#### PROVIDED MATERIAL ####
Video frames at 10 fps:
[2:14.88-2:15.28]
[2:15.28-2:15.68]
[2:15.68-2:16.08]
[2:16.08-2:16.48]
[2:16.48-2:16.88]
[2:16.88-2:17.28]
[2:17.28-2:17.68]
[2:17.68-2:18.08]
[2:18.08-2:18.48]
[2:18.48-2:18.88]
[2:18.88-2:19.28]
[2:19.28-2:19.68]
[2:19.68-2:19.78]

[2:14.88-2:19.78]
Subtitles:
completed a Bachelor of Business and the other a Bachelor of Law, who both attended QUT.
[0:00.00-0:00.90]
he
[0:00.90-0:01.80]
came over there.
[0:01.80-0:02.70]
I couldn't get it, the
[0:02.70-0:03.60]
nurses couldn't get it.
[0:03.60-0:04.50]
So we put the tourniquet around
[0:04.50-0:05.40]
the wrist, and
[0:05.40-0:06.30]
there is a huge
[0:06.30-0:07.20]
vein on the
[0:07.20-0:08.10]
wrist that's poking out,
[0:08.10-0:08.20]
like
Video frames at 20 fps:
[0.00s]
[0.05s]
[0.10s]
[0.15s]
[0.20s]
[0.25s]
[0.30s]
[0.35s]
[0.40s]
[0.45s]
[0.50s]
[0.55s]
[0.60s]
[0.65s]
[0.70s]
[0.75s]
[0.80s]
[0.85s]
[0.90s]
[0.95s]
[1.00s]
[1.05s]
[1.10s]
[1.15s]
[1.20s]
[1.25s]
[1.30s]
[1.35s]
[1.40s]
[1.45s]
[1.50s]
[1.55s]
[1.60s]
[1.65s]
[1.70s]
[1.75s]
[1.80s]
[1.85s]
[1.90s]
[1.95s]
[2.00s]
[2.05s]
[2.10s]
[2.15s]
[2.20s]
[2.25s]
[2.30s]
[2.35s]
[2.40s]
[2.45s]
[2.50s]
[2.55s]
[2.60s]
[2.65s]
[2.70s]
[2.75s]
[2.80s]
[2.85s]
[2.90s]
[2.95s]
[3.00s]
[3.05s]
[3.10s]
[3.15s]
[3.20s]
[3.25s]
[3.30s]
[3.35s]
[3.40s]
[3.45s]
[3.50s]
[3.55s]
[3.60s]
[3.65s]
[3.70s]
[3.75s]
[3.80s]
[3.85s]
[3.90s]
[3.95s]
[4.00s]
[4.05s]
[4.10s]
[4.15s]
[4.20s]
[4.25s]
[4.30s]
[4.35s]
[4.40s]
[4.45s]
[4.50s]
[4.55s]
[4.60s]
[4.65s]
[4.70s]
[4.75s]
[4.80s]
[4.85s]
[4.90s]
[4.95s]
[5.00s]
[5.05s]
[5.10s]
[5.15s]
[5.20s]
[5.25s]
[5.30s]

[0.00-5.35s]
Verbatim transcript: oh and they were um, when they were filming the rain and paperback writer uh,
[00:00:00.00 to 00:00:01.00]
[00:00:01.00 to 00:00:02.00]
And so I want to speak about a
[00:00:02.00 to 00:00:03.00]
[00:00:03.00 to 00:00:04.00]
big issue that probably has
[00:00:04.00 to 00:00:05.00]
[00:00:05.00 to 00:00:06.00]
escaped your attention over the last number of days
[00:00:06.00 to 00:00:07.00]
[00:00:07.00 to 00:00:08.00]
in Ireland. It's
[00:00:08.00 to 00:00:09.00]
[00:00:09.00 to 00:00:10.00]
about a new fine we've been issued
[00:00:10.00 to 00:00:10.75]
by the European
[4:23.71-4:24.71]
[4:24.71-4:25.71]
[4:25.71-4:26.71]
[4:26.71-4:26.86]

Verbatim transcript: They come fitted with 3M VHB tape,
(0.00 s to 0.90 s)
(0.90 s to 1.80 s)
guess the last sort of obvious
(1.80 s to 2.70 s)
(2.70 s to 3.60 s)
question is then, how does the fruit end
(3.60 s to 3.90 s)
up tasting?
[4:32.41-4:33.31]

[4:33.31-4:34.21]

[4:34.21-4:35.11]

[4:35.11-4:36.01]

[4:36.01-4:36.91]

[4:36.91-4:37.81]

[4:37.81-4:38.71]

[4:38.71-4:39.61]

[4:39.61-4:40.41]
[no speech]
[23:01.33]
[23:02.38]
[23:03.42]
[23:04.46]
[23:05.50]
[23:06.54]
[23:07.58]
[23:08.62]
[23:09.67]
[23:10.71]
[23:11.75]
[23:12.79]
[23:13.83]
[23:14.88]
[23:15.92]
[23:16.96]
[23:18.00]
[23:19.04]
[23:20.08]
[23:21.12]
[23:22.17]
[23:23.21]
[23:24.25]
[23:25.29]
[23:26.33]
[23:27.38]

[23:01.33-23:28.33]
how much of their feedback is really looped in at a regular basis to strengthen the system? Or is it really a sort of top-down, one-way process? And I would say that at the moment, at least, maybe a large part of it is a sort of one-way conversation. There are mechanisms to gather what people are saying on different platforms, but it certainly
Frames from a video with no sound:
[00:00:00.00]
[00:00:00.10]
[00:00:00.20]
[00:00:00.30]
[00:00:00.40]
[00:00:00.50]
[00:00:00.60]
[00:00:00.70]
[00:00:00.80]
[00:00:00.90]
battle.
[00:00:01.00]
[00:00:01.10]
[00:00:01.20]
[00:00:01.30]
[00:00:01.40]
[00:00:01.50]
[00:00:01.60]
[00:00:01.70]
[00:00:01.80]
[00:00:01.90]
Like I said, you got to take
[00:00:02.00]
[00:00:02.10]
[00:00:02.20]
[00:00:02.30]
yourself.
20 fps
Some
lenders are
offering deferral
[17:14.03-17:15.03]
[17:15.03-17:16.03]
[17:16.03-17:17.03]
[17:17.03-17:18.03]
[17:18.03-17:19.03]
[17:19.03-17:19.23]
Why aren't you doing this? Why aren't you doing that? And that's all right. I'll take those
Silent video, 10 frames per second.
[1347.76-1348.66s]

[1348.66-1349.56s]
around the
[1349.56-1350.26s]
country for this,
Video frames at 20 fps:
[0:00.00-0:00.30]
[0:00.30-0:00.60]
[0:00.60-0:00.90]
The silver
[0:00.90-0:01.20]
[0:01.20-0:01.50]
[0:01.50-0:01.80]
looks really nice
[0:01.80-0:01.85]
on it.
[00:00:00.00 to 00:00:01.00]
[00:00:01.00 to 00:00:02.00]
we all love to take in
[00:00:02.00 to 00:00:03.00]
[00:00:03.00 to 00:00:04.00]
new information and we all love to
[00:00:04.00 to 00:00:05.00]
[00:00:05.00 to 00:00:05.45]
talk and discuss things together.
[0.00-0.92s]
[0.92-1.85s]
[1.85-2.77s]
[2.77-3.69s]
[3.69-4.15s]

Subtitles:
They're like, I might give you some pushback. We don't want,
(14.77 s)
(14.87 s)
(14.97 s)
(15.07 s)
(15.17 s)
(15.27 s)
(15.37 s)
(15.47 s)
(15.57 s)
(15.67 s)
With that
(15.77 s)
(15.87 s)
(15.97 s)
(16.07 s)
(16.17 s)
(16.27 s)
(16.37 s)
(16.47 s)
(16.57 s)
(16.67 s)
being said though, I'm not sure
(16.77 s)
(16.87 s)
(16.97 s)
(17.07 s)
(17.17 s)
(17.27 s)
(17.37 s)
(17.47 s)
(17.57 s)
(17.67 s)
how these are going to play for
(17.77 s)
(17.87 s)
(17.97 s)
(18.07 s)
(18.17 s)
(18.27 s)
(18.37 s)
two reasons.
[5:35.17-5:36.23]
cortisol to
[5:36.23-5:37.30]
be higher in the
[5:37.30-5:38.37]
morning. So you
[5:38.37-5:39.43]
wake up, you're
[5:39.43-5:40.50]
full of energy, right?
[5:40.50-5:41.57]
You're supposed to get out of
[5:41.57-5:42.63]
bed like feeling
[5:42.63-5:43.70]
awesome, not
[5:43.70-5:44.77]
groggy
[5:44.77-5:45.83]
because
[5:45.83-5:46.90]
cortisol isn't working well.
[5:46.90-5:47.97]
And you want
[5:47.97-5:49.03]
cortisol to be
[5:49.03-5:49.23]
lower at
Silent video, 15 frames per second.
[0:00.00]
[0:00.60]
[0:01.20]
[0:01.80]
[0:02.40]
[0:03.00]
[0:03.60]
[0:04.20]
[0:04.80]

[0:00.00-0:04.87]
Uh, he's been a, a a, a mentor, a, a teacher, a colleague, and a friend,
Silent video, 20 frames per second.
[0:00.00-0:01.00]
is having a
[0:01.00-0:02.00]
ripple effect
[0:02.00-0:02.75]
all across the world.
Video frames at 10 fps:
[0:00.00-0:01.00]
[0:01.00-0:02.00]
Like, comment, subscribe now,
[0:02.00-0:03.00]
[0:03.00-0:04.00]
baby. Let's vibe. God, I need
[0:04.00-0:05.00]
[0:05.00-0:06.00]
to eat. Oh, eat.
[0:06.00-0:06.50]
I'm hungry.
####
### ASSIGNMENT
Exact duplication is required for the lines above, from the line that contains "[00:00:07.00 to 00:00:08.00]" to the line that contains "[17:18.03-17:19.03]", inclusive; omit all others.

### WRITTEN REPLY
[00:00:07.00 to 00:00:08.00]
in Ireland. It's
[00:00:08.00 to 00:00:09.00]
[00:00:09.00 to 00:00:10.00]
about a new fine we've been issued
[00:00:10.00 to 00:00:10.75]
by the European
[4:23.71-4:24.71]
[4:24.71-4:25.71]
[4:25.71-4:26.71]
[4:26.71-4:26.86]

Verbatim transcript: They come fitted with 3M VHB tape,
(0.00 s to 0.90 s)
(0.90 s to 1.80 s)
guess the last sort of obvious
(1.80 s to 2.70 s)
(2.70 s to 3.60 s)
question is then, how does the fruit end
(3.60 s to 3.90 s)
up tasting?
[4:32.41-4:33.31]

[4:33.31-4:34.21]

[4:34.21-4:35.11]

[4:35.11-4:36.01]

[4:36.01-4:36.91]

[4:36.91-4:37.81]

[4:37.81-4:38.71]

[4:38.71-4:39.61]

[4:39.61-4:40.41]
[no speech]
[23:01.33]
[23:02.38]
[23:03.42]
[23:04.46]
[23:05.50]
[23:06.54]
[23:07.58]
[23:08.62]
[23:09.67]
[23:10.71]
[23:11.75]
[23:12.79]
[23:13.83]
[23:14.88]
[23:15.92]
[23:16.96]
[23:18.00]
[23:19.04]
[23:20.08]
[23:21.12]
[23:22.17]
[23:23.21]
[23:24.25]
[23:25.29]
[23:26.33]
[23:27.38]

[23:01.33-23:28.33]
how much of their feedback is really looped in at a regular basis to strengthen the system? Or is it really a sort of top-down, one-way process? And I would say that at the moment, at least, maybe a large part of it is a sort of one-way conversation. There are mechanisms to gather what people are saying on different platforms, but it certainly
Frames from a video with no sound:
[00:00:00.00]
[00:00:00.10]
[00:00:00.20]
[00:00:00.30]
[00:00:00.40]
[00:00:00.50]
[00:00:00.60]
[00:00:00.70]
[00:00:00.80]
[00:00:00.90]
battle.
[00:00:01.00]
[00:00:01.10]
[00:00:01.20]
[00:00:01.30]
[00:00:01.40]
[00:00:01.50]
[00:00:01.60]
[00:00:01.70]
[00:00:01.80]
[00:00:01.90]
Like I said, you got to take
[00:00:02.00]
[00:00:02.10]
[00:00:02.20]
[00:00:02.30]
yourself.
20 fps
Some
lenders are
offering deferral
[17:14.03-17:15.03]
[17:15.03-17:16.03]
[17:16.03-17:17.03]
[17:17.03-17:18.03]
[17:18.03-17:19.03]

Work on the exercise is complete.